[TRY IT] Output all the records word for word. Drop the pictures.

[RECORDS TO PROCESS]
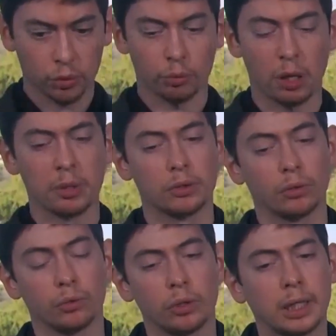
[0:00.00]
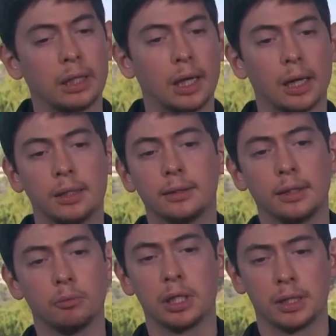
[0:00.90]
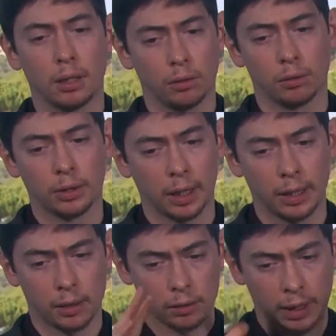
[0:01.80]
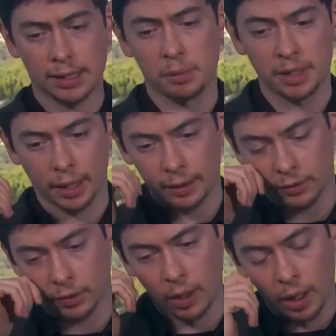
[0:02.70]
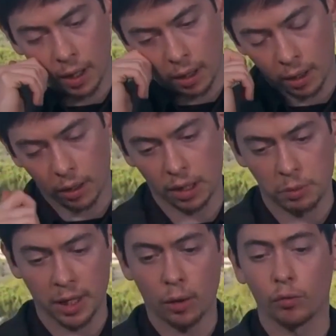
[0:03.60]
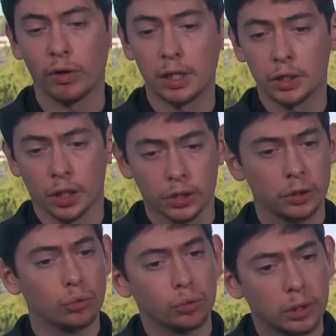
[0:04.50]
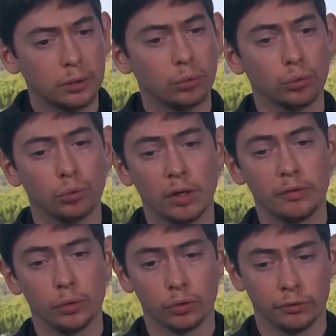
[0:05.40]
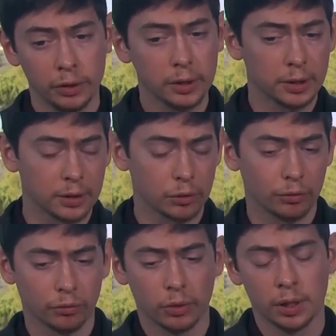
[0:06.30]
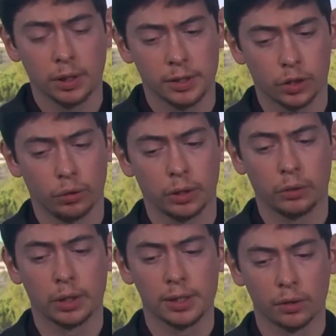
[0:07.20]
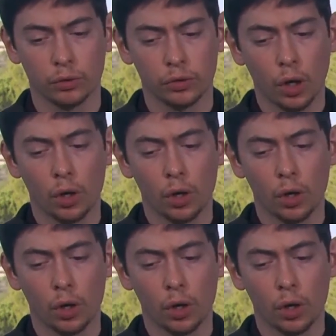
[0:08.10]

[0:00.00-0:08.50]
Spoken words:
but as an ontologist. But he doesn't make ontologies like people who usually work on knowledge engineering. He rather does it in a philosopher's way, so that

[WRITTEN ANSWER]
[0:00.00]
[0:00.90]
[0:01.80]
[0:02.70]
[0:03.60]
[0:04.50]
[0:05.40]
[0:06.30]
[0:07.20]
[0:08.10]

[0:00.00-0:08.50]
Spoken words:
but as an ontologist. But he doesn't make ontologies like people who usually work on knowledge engineering. He rather does it in a philosopher's way, so that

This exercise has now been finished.